Diageo sent eight 20-foot containers of drinking water via the Red Cross. "We sent it directly to the Red Cross in order to get around the red tape," explained its Sydney office. It arrived in Medan in January and it’s still there. The Indonesian Red Cross lost the paperwork.
UNICEF, the U.N. children’s agency, sent 14 ambulances to Indonesia, and they took two months to clear customs.
This is not a problem unique to the tsunami situation. It seems to plague every major international relief effort.
Remember Live Aid?–the big concernt in the mid-1980s to raise food relief for the Ethiopian famine? Biggest fundraising event in world history? That massively-overplayed "We Are The World" benefit record?
The effort raised tons of money (figuratively) and thus tons of food (literally)–a lot of which went to waste because it couldn’t be gotten to the starving people between the poor infrastructure in that part of the world and the obstructionist govenment that was in place.
The fact is that, for all the head shaking and finger wagging directed toward first world nations (and particularly the U.S.) that imply we "aren’t doing enough" or are even "at fault" for third world poverty, a significant share of the blame must rest on the third world heads of government who have created obstructionist barries that–by accident, lethargy, misapropriation, or even a desire to punish certain segments of their own populations–prevent the aid from getting where it’s needed.
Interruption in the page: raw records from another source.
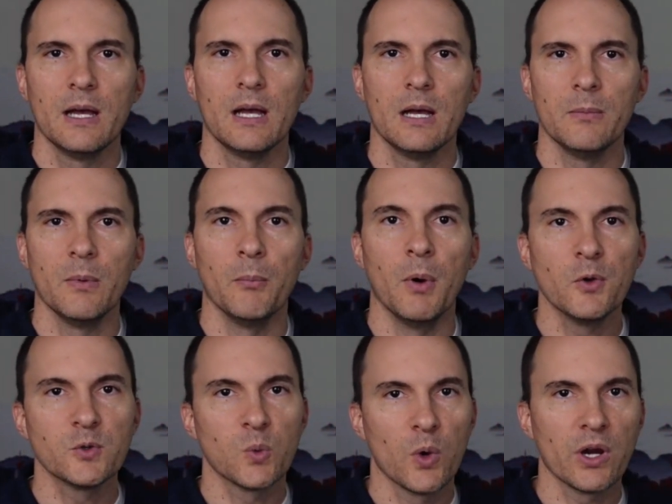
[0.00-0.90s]

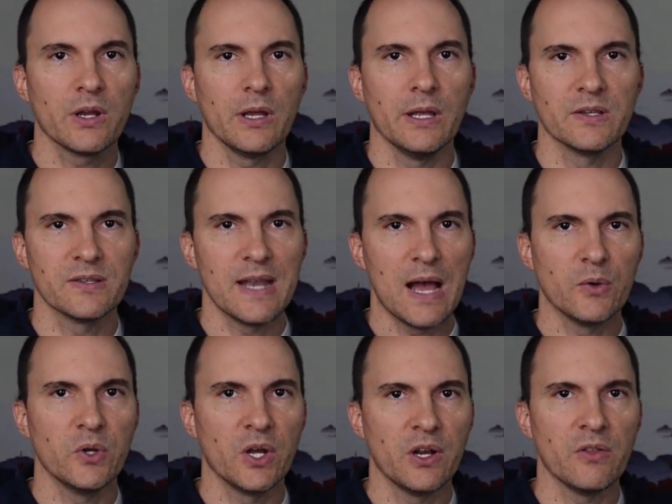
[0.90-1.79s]
Most work is
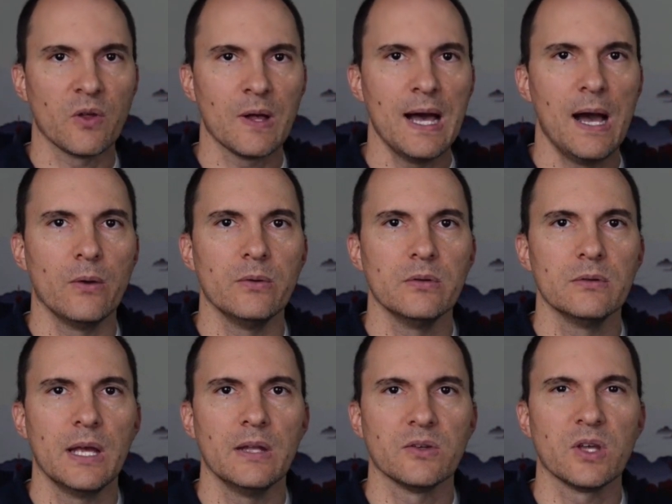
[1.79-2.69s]
now done in the
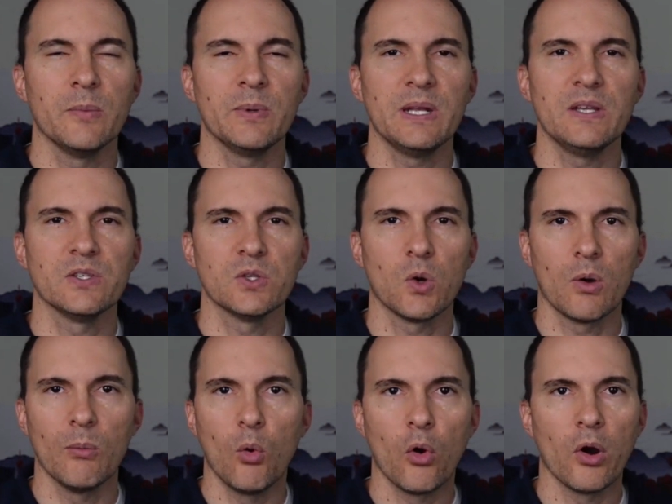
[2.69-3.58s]
cloud, and companies
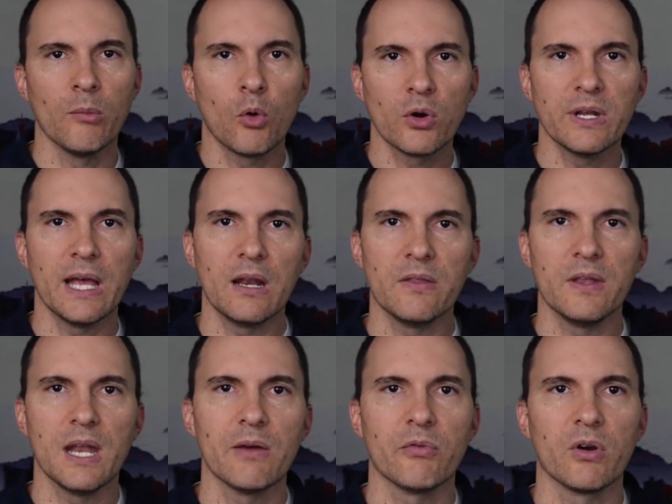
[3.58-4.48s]
store more and more data
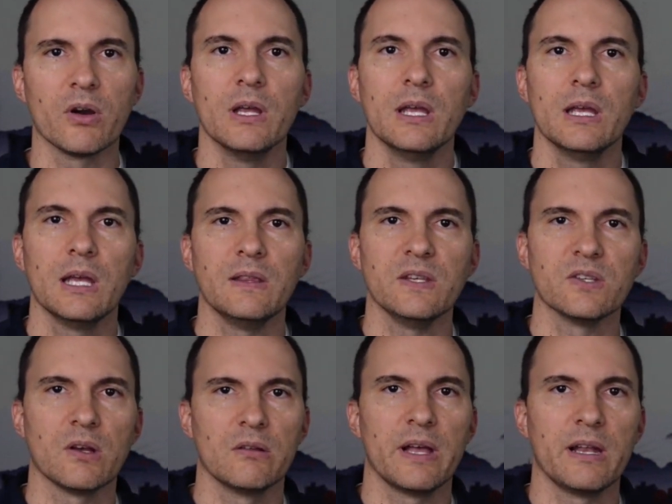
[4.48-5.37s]
than ever in
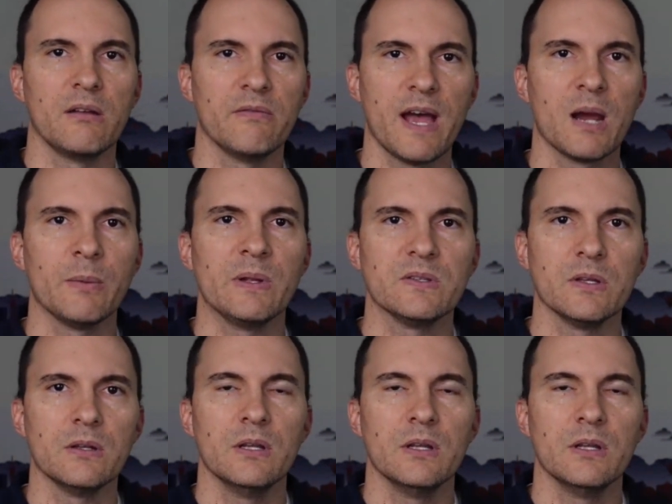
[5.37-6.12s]
these online environments.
The U.N., as a chief mouthpiece for this head shaking and finger wagging (as we saw by the obstreporous, inaccurate, and ingrateful remarks of that U.N. official in the wake of the tsunami disaster) is complicit in this hypocritical shame game directed against the first world (and the U.S.) that covers up key sources of the problems in the third world, as well as its (the U.N.’s) own problems.
Back to Steyn:
Whatever one feels about it, the United States manages to function. The U.N. apparatus doesn’t. Indeed, the United States does the U.N.’s job better than the U.N. does. The part of the tsunami aid operation that worked was the first few days, when America, Australia and a handful of other nations improvised instant and effective emergency relief operations that did things like, you know, save lives, rescue people, restore water supply, etc. Then the poseurs of the transnational bureaucracy took over, held press conferences demanding that stingy Westerners needed to give more and more and more, and the usual incompetence and corruption followed.